## WHAT YOU HAVE TO DO
Please keep the pictures out and write out exactly the lines from the first in the data below through the one containing "[00:00:02.00 to 00:00:02.90]", both included.

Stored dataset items
● ● ● ● ●

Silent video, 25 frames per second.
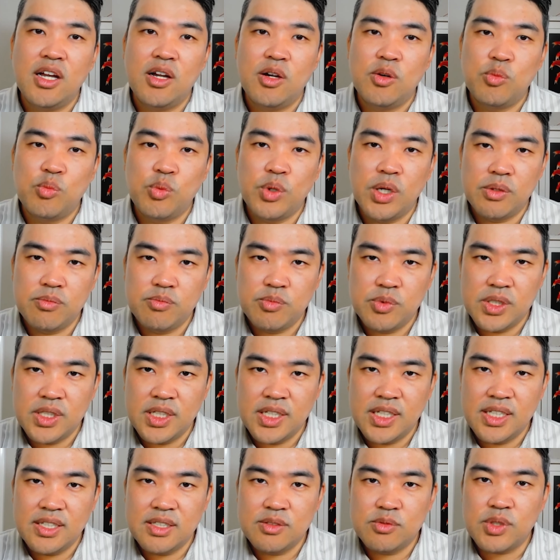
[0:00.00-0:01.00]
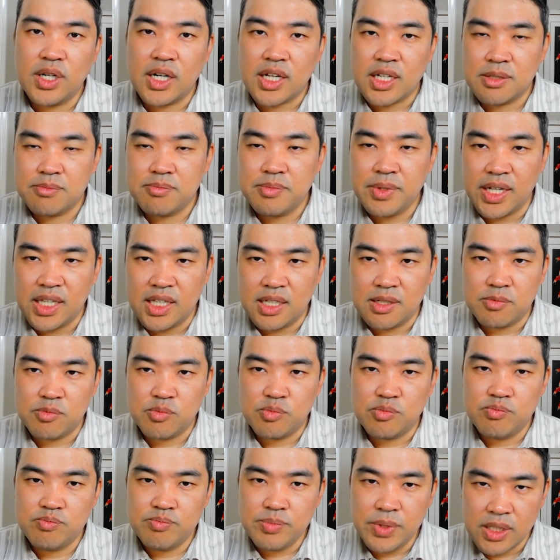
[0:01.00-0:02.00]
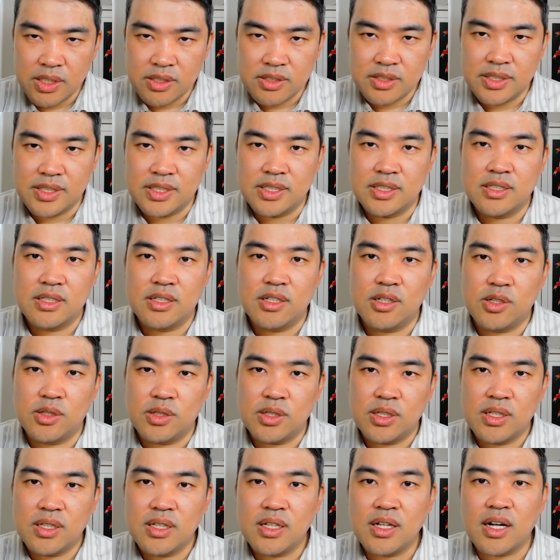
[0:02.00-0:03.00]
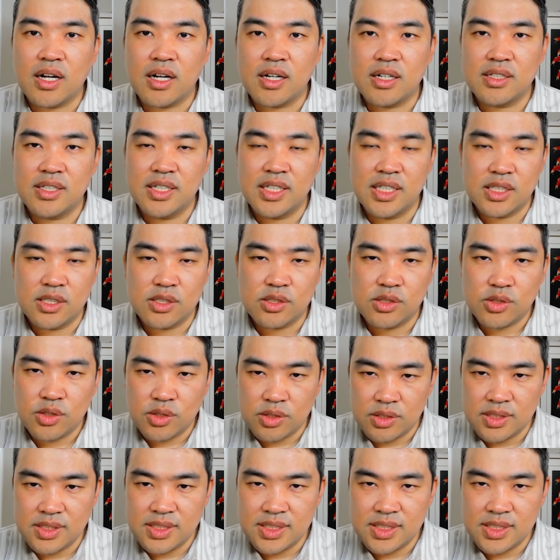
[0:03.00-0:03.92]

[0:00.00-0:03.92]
when we recommend a mirror or clock in a certain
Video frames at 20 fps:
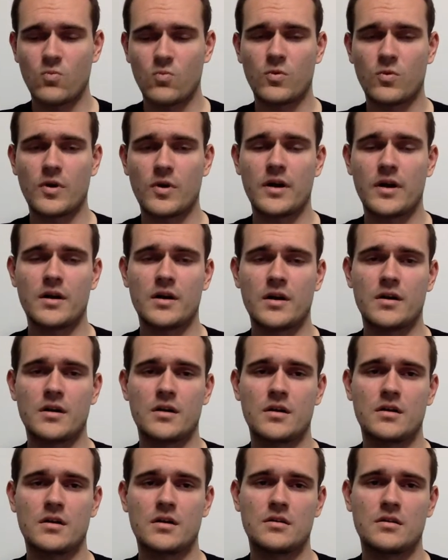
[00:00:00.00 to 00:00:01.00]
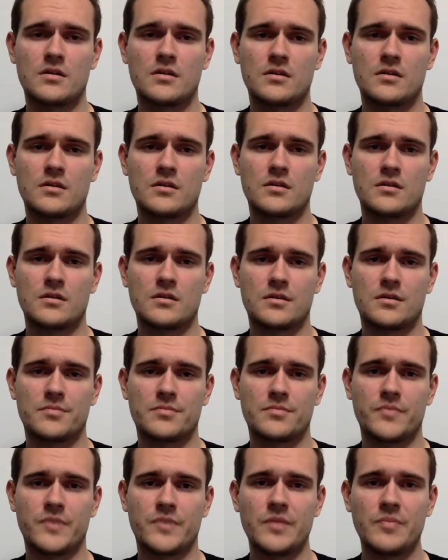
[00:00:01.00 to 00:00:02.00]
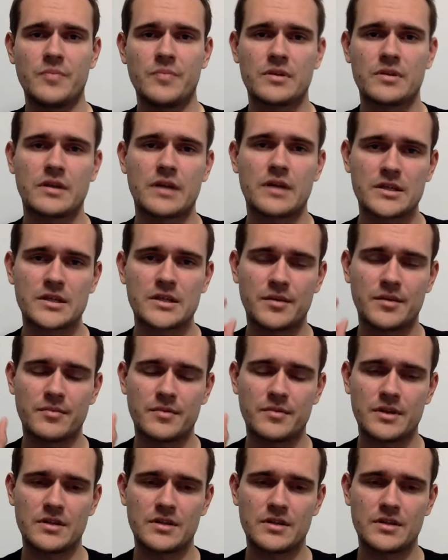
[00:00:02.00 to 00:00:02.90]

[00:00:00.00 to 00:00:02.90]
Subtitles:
where people can actually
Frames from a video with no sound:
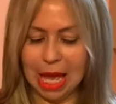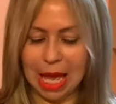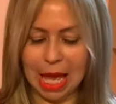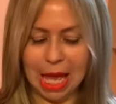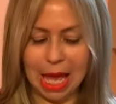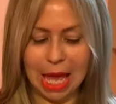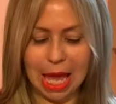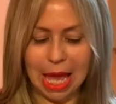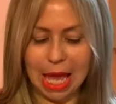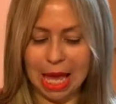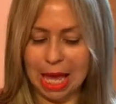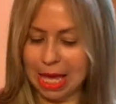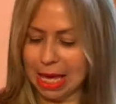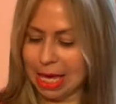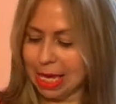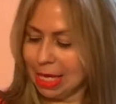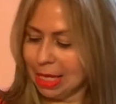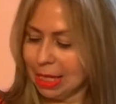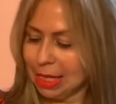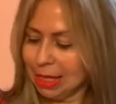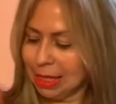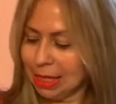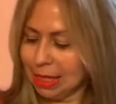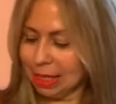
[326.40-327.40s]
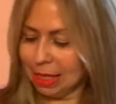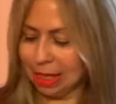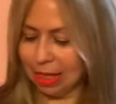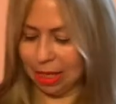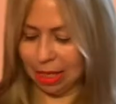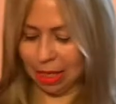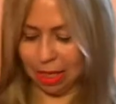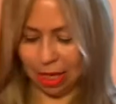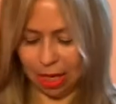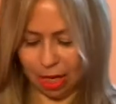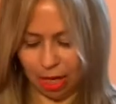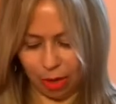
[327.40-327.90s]
And
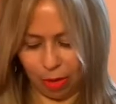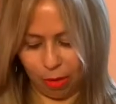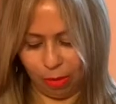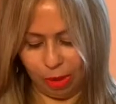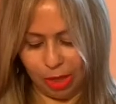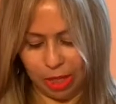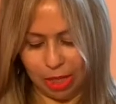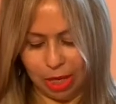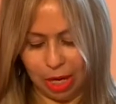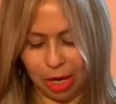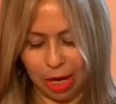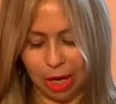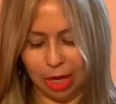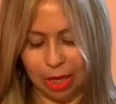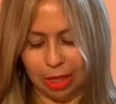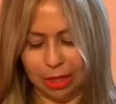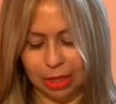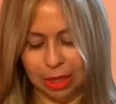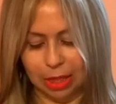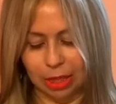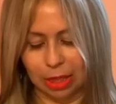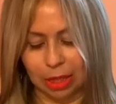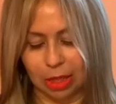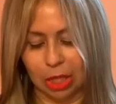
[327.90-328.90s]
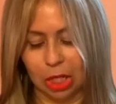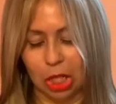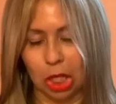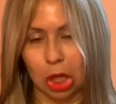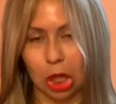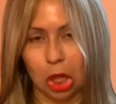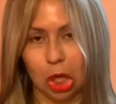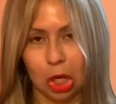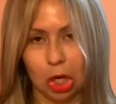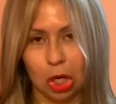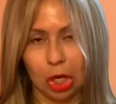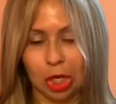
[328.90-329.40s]
we got the
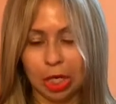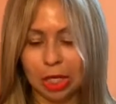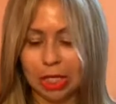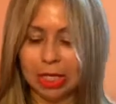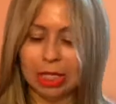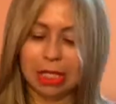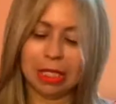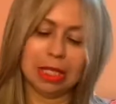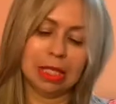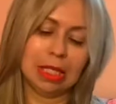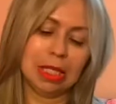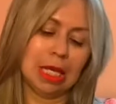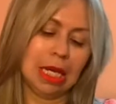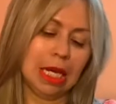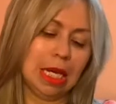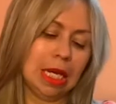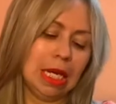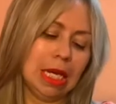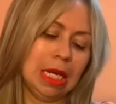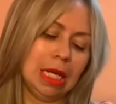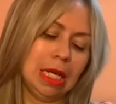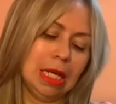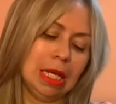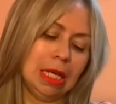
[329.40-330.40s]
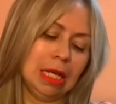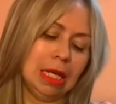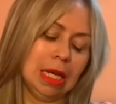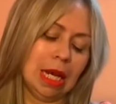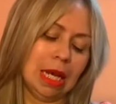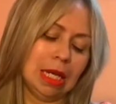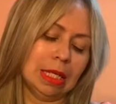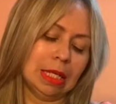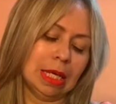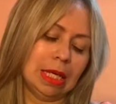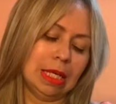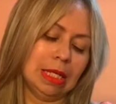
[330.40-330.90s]
gloss in,
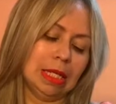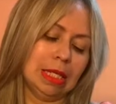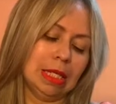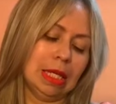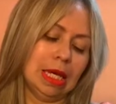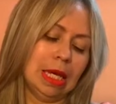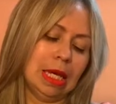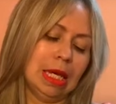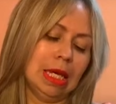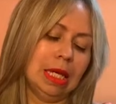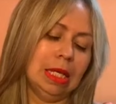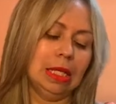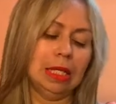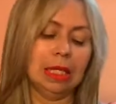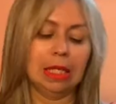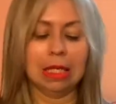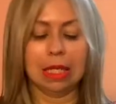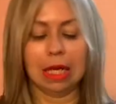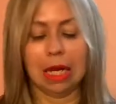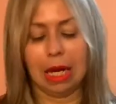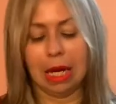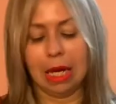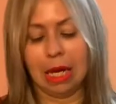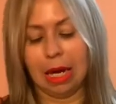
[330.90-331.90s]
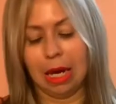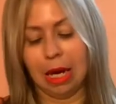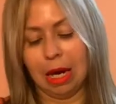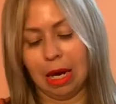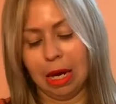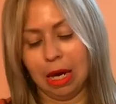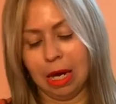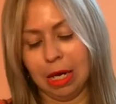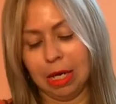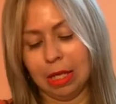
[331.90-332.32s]
as I said, Sky High.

● ● ● ● ●

## WRITTEN RESPONSE
Silent video, 25 frames per second.
[0:00.00-0:01.00]
[0:01.00-0:02.00]
[0:02.00-0:03.00]
[0:03.00-0:03.92]

[0:00.00-0:03.92]
when we recommend a mirror or clock in a certain
Video frames at 20 fps:
[00:00:00.00 to 00:00:01.00]
[00:00:01.00 to 00:00:02.00]
[00:00:02.00 to 00:00:02.90]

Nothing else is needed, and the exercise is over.